- **TASK BRIEF**
Return each record word for word and omit the pictures.
··· LISTED ENTRIES
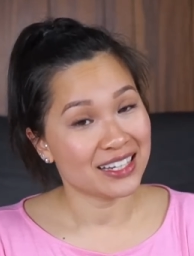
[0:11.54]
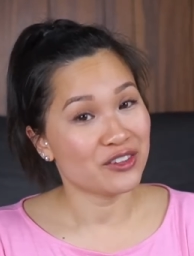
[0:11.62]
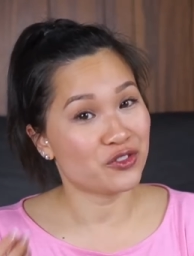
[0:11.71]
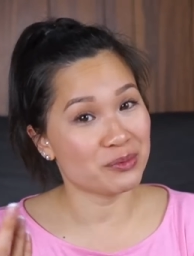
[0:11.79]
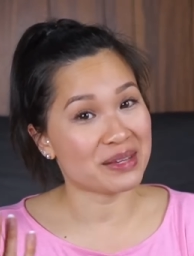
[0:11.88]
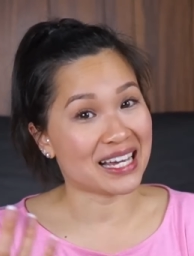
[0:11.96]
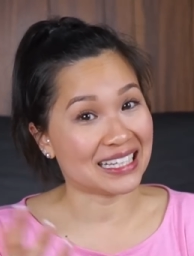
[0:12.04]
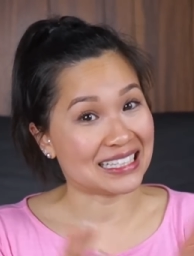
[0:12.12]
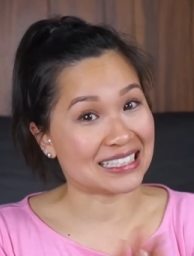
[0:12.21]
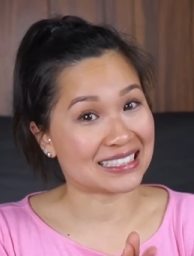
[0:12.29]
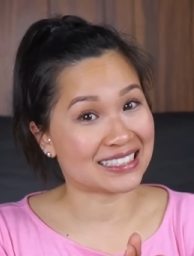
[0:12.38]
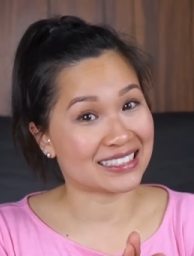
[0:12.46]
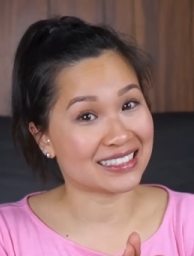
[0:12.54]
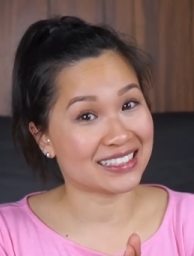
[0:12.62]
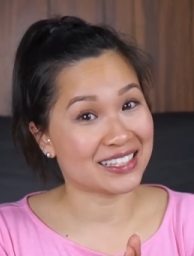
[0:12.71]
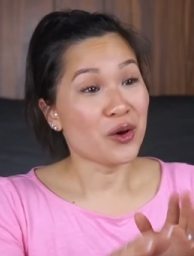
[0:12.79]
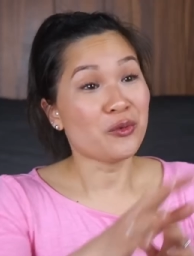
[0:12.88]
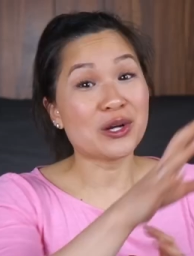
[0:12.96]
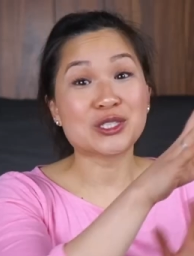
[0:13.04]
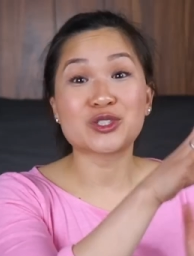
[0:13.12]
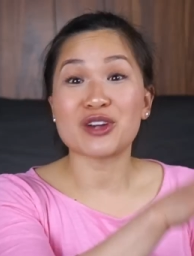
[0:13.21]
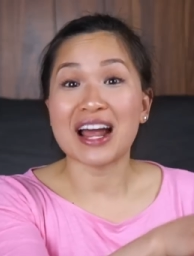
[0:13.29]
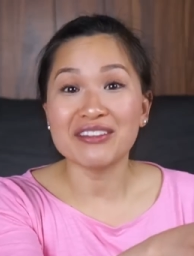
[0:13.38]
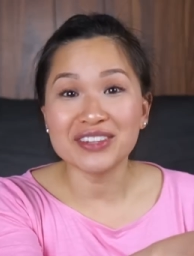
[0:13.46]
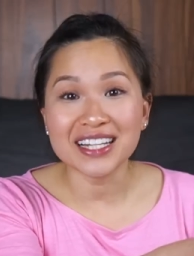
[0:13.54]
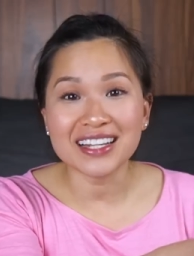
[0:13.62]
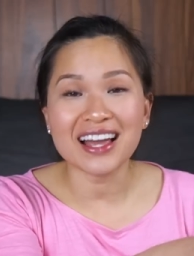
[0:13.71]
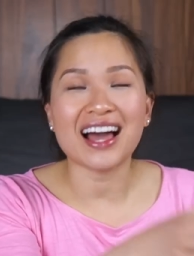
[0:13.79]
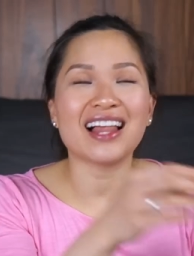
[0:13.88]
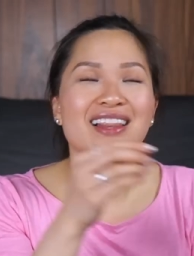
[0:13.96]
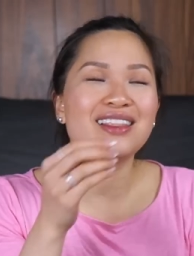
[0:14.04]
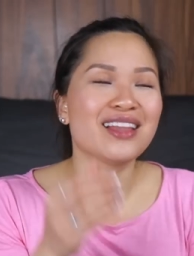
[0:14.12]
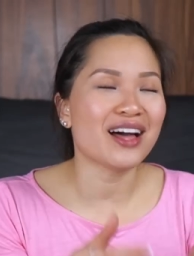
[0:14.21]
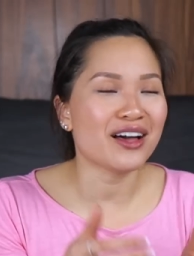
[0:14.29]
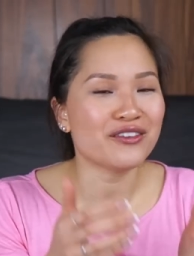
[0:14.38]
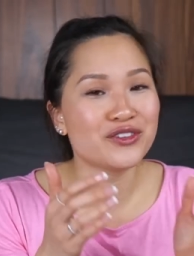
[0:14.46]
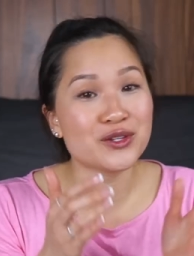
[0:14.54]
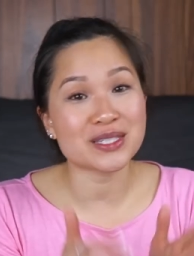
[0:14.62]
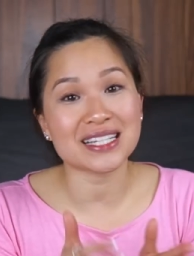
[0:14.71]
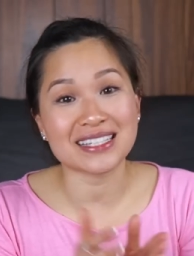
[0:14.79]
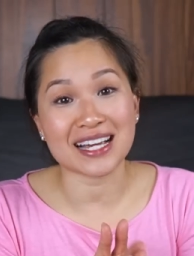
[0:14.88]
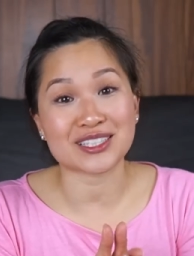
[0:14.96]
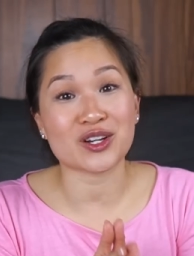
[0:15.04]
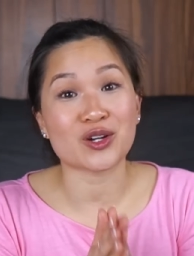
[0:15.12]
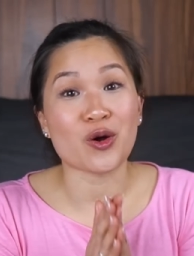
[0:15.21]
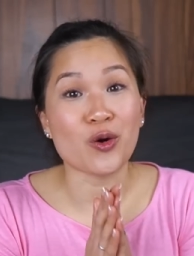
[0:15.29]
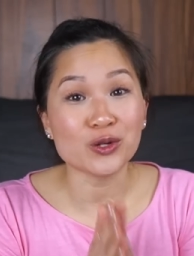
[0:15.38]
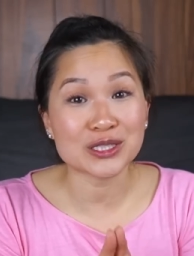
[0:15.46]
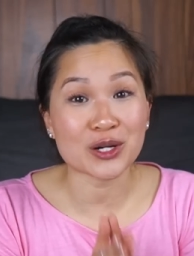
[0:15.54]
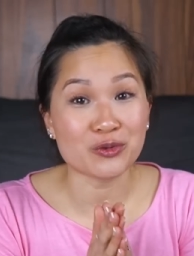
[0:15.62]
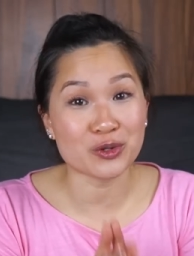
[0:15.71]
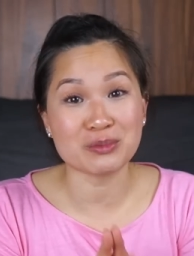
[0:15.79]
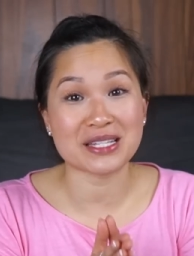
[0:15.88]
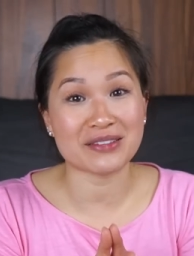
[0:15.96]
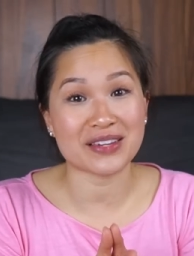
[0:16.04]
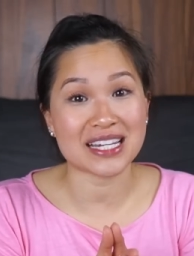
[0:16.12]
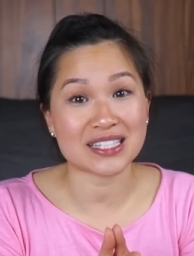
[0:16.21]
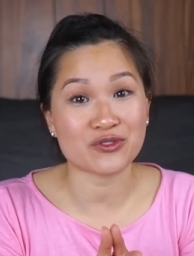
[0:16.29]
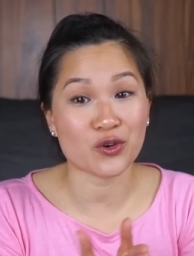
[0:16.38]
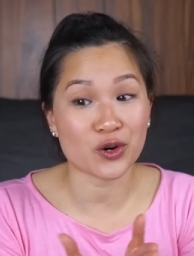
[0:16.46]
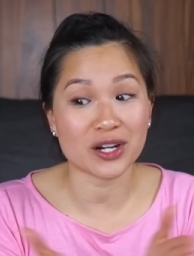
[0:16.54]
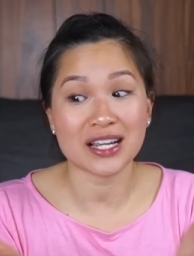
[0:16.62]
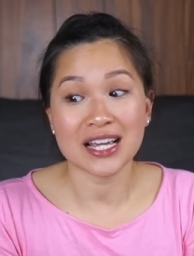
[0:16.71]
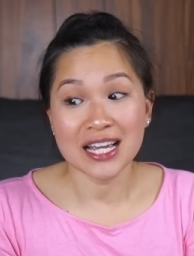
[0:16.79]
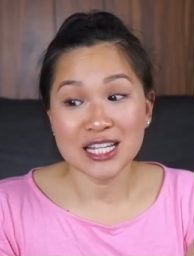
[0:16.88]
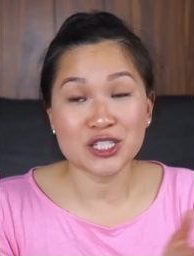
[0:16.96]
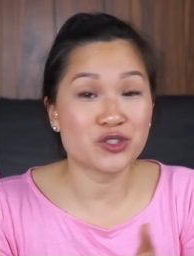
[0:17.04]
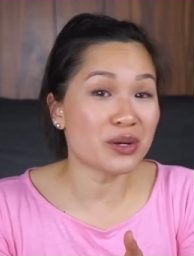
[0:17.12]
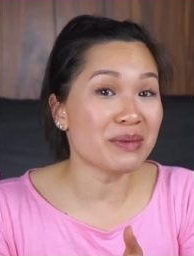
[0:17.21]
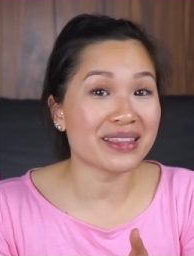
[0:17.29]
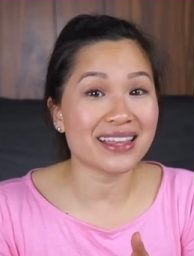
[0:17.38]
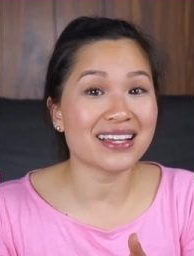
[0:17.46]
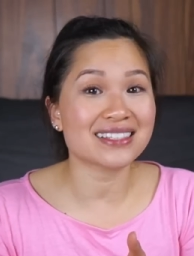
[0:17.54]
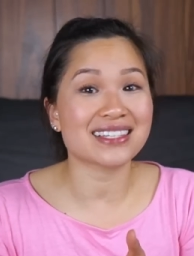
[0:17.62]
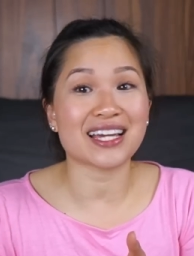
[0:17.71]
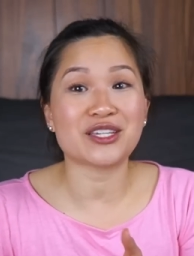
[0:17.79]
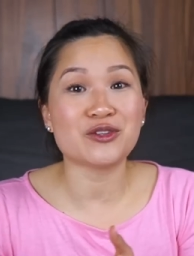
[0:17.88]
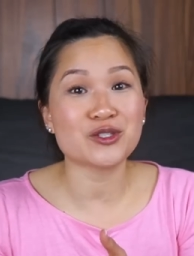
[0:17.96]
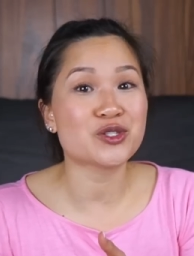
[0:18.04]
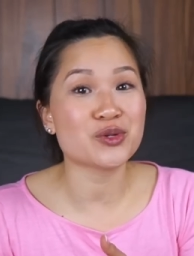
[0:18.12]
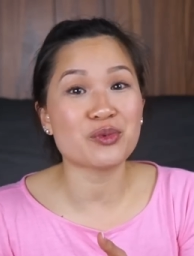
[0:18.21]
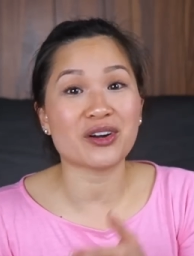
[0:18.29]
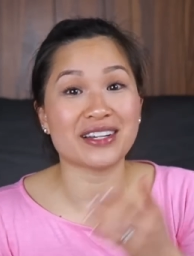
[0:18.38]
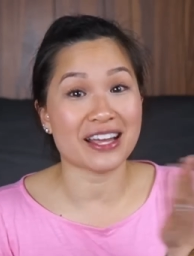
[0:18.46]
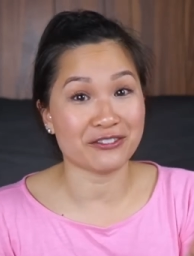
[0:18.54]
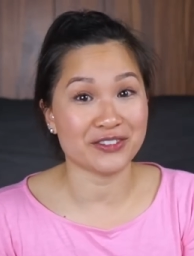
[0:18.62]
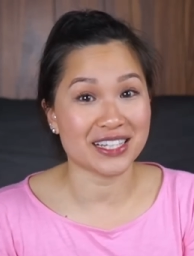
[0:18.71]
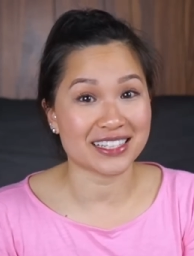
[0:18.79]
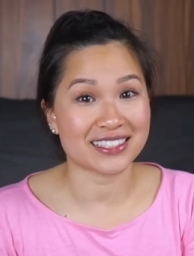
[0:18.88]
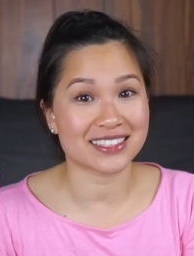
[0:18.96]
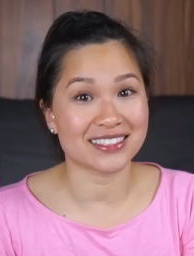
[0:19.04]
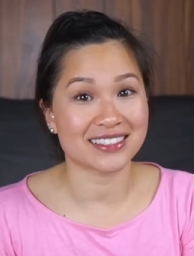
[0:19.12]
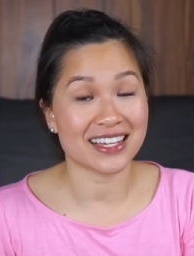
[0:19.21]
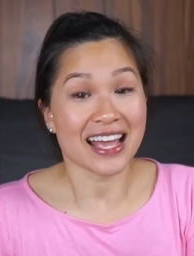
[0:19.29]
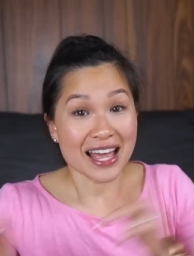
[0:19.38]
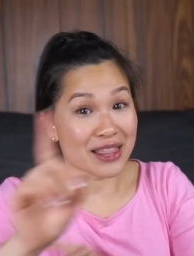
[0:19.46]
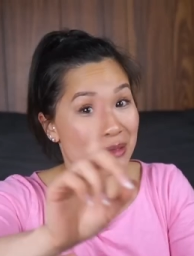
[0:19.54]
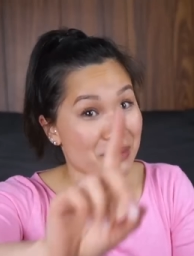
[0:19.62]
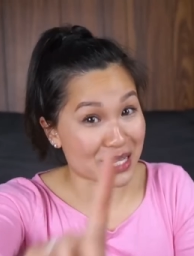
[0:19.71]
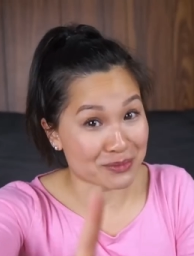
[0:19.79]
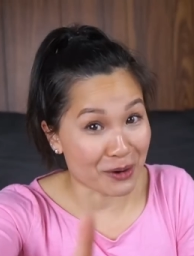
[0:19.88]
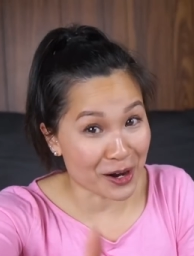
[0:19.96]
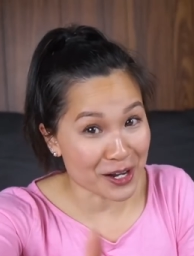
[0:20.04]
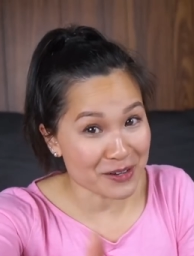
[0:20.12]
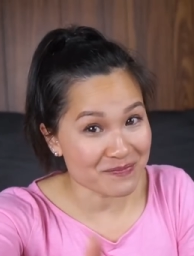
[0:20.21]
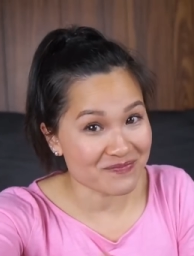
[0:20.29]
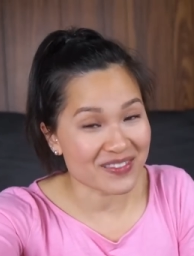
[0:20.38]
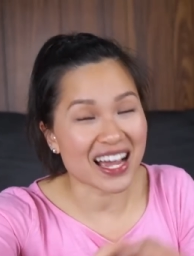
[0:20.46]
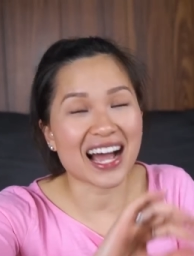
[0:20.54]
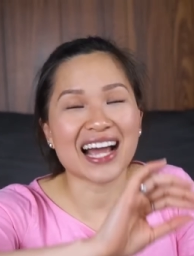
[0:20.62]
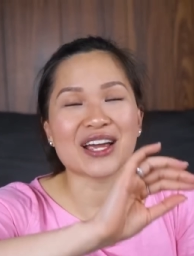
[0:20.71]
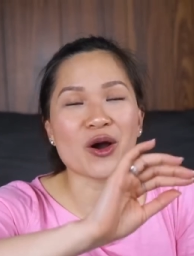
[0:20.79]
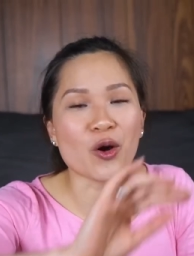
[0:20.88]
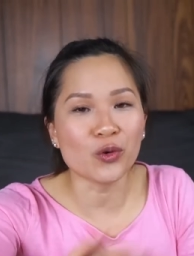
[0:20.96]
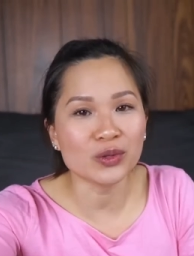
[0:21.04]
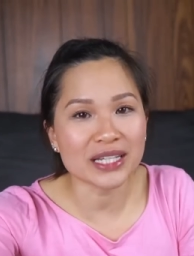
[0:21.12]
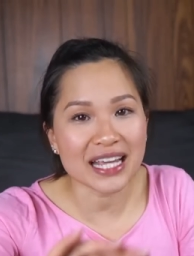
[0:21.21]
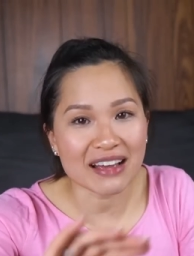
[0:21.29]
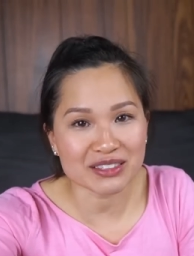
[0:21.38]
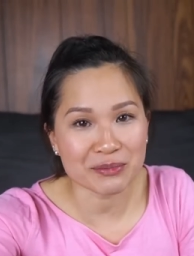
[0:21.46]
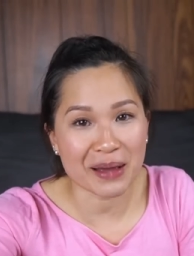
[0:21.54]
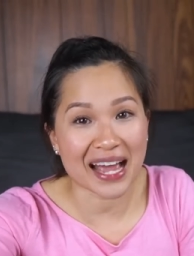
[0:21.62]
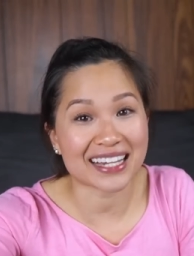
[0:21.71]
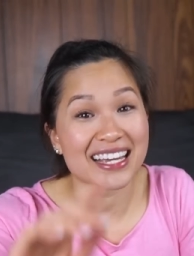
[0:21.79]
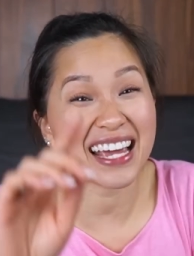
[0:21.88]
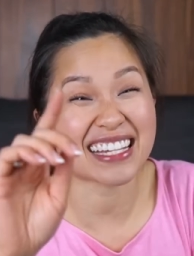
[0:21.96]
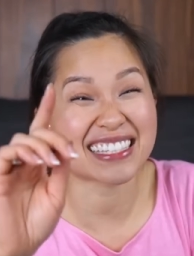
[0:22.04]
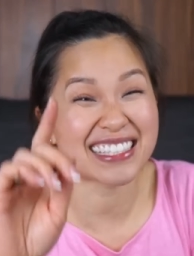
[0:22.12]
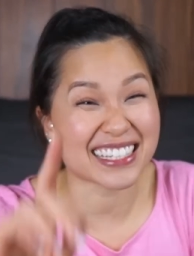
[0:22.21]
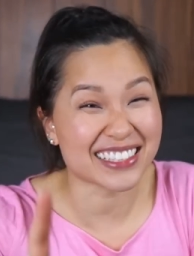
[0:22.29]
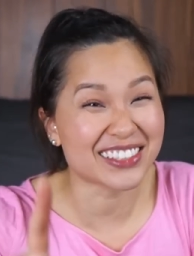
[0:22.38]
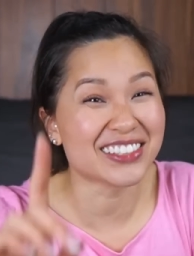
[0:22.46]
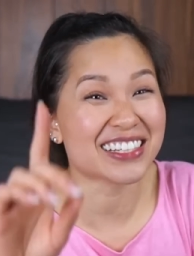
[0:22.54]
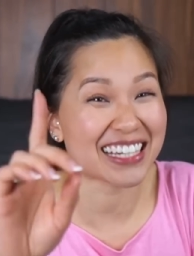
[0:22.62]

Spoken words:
for me at least. When traveling, I love using DeX on hotel room TVs for streaming things like YouTube or Netflix. The best part? I only have to pack a single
······
- **RESPONSE**
[0:11.54]
[0:11.62]
[0:11.71]
[0:11.79]
[0:11.88]
[0:11.96]
[0:12.04]
[0:12.12]
[0:12.21]
[0:12.29]
[0:12.38]
[0:12.46]
[0:12.54]
[0:12.62]
[0:12.71]
[0:12.79]
[0:12.88]
[0:12.96]
[0:13.04]
[0:13.12]
[0:13.21]
[0:13.29]
[0:13.38]
[0:13.46]
[0:13.54]
[0:13.62]
[0:13.71]
[0:13.79]
[0:13.88]
[0:13.96]
[0:14.04]
[0:14.12]
[0:14.21]
[0:14.29]
[0:14.38]
[0:14.46]
[0:14.54]
[0:14.62]
[0:14.71]
[0:14.79]
[0:14.88]
[0:14.96]
[0:15.04]
[0:15.12]
[0:15.21]
[0:15.29]
[0:15.38]
[0:15.46]
[0:15.54]
[0:15.62]
[0:15.71]
[0:15.79]
[0:15.88]
[0:15.96]
[0:16.04]
[0:16.12]
[0:16.21]
[0:16.29]
[0:16.38]
[0:16.46]
[0:16.54]
[0:16.62]
[0:16.71]
[0:16.79]
[0:16.88]
[0:16.96]
[0:17.04]
[0:17.12]
[0:17.21]
[0:17.29]
[0:17.38]
[0:17.46]
[0:17.54]
[0:17.62]
[0:17.71]
[0:17.79]
[0:17.88]
[0:17.96]
[0:18.04]
[0:18.12]
[0:18.21]
[0:18.29]
[0:18.38]
[0:18.46]
[0:18.54]
[0:18.62]
[0:18.71]
[0:18.79]
[0:18.88]
[0:18.96]
[0:19.04]
[0:19.12]
[0:19.21]
[0:19.29]
[0:19.38]
[0:19.46]
[0:19.54]
[0:19.62]
[0:19.71]
[0:19.79]
[0:19.88]
[0:19.96]
[0:20.04]
[0:20.12]
[0:20.21]
[0:20.29]
[0:20.38]
[0:20.46]
[0:20.54]
[0:20.62]
[0:20.71]
[0:20.79]
[0:20.88]
[0:20.96]
[0:21.04]
[0:21.12]
[0:21.21]
[0:21.29]
[0:21.38]
[0:21.46]
[0:21.54]
[0:21.62]
[0:21.71]
[0:21.79]
[0:21.88]
[0:21.96]
[0:22.04]
[0:22.12]
[0:22.21]
[0:22.29]
[0:22.38]
[0:22.46]
[0:22.54]
[0:22.62]

Spoken words:
for me at least. When traveling, I love using DeX on hotel room TVs for streaming things like YouTube or Netflix. The best part? I only have to pack a single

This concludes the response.